Prawdziwa historia

Recenzja książki Republika Piratów
Każdy z nas nieraz natknął się na opowieści o piratach. Jest ich bardzo dużo i występują w najróżniejszej formie. Spotykamy książki, filmy, czy nawet muzykę, które opisują sławne dzieje piratów. Znamy takie filmy jak "Piraci z Karaibów", czy "Wyspa Skarbów". Zyskały one sławę na całym świecie. Prawie każdy człowiek przynajmniej kojarzy, kto to jest Jack Sparrow albo czym jest Czarna Perła. Ale skąd wzięły się inspiracje na te sławne filmy? Skąd wiedza o piratach i ich zwyczajach? "Republika Piratów" opowiada historie piratów na podstawie prawdziwych faktów. Co powodowało, że stawali się postrachem morza? Jaka była sytuacja na morzu i na lądzie? Jak naprawdę wyglądała era piratów?

Od dziecka uwielbiałam historie o piratach. Nigdy nie widziałam w nich brutalnych i bezlitosnych ludzi, którzy grabią, gwałcą i porywają. Dla mnie zawsze byli to ludzie, którzy walczą o wolność i sprawiedliwość. Podejrzewam, że taki wizerunek pirata, powstał pod wpływem "Piratów z Karaibów", których zawsze ubóstwiałam. I mimo że z czasem zrozumiałam, że moja wersja nie do końca przedstawia rzeczywistość, nadal pozostałam wierna opowieściom o morzach, statkach i skarbach. Gdy po raz pierwszy, zobaczyłam tę książkę, wiedziałam, że muszę koniecznie ją przeczytać. Najwyższa pora by poznać prawdziwą historię.

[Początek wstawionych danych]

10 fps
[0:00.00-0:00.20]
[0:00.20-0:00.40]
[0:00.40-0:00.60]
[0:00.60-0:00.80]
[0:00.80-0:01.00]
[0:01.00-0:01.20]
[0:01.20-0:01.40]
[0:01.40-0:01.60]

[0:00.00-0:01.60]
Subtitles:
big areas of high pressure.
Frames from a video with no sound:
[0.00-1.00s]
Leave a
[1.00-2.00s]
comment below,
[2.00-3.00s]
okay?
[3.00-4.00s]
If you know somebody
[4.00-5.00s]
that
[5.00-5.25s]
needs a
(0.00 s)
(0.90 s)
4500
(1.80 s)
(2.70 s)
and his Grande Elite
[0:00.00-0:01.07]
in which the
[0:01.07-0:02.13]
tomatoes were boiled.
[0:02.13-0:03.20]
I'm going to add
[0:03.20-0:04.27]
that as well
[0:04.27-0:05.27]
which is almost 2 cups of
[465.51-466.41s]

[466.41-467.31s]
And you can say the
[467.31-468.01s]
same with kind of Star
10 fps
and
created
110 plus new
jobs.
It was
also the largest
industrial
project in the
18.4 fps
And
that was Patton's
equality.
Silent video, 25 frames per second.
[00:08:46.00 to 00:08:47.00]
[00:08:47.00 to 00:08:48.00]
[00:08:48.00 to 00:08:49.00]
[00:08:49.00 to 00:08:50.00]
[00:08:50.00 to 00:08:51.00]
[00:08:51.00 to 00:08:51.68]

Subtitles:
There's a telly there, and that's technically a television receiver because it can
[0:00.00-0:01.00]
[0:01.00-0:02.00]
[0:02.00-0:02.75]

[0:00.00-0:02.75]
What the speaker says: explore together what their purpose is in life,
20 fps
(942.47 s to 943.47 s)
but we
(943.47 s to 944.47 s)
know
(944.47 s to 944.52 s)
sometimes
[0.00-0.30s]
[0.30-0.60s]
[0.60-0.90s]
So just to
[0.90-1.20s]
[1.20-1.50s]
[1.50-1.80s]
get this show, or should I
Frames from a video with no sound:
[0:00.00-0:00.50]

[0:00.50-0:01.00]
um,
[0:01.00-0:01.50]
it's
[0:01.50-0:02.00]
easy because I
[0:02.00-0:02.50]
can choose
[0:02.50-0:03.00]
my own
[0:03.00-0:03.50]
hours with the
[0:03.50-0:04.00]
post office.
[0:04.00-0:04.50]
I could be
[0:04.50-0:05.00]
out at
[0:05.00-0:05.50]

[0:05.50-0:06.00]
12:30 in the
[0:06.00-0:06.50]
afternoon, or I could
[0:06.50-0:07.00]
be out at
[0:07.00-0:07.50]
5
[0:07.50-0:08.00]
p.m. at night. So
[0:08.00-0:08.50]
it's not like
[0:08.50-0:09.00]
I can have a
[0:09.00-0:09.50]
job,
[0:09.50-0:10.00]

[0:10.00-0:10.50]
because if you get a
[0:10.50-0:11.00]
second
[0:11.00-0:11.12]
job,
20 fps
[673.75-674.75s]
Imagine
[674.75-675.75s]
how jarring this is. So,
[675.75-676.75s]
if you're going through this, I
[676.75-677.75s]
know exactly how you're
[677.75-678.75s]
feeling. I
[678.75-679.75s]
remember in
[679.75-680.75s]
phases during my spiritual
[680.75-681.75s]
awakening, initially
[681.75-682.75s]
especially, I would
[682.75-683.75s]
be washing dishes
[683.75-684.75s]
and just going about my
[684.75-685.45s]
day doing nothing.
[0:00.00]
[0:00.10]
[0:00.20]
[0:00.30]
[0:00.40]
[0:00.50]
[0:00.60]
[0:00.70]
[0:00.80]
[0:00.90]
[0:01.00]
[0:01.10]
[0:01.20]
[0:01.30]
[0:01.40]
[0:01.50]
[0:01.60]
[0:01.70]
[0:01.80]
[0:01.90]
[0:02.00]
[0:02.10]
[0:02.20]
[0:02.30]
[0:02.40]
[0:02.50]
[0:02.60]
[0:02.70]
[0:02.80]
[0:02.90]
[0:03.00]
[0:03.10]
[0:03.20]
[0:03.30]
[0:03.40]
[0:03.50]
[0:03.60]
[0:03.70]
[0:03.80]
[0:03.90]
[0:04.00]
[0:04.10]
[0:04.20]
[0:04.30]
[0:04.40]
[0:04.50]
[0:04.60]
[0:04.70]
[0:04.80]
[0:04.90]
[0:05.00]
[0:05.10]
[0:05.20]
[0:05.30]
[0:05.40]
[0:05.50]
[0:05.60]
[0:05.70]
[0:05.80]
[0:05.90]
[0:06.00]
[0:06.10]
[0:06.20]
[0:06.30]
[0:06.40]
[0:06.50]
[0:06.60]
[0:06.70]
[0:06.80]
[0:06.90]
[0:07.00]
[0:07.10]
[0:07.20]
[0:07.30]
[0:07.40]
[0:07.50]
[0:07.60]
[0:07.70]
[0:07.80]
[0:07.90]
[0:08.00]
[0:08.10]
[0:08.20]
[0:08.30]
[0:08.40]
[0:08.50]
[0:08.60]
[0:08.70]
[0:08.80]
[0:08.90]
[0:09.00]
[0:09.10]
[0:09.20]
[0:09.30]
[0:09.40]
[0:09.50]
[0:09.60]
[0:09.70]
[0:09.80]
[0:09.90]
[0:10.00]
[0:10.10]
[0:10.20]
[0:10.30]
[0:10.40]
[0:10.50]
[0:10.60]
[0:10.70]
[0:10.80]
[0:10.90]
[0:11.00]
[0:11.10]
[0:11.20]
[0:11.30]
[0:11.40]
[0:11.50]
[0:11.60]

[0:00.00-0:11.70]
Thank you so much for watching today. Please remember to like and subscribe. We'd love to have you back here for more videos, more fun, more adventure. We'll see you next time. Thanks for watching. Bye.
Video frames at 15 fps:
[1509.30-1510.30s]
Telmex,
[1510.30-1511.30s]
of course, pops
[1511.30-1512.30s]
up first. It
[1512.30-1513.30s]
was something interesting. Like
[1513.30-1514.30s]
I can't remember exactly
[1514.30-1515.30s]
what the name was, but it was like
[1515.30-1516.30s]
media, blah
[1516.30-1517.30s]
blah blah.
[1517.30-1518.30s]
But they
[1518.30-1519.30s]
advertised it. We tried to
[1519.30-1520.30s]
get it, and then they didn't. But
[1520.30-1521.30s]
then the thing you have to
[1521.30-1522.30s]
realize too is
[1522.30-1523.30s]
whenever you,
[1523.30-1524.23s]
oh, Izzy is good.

Mam specyficzne nastawienie do historii. Lubię historię, ale nienawidzę uczyć się jej. Mogłabym słuchać o wydarzeniach przeszłych lat wiele godzin, jednak gdy słyszę, że czegoś z tego muszę się nauczyć, przechodzą mnie ciarki. A niestety ostatnie lata gimnazjum i liceum nie dawały mi większego wyboru. Gdy otworzyłam książkę i zaczęłam czytać, na nowo poczułam radość z czerpania niewymuszonej wiedzy. Ode mnie zależało, co zapamiętam, a co od razu zapomnę. Sprawiło to, że poczułam niezwykłą euforię, która podsycała moją ciekawość i przypomniała, jaką radość może przynosić wiedza.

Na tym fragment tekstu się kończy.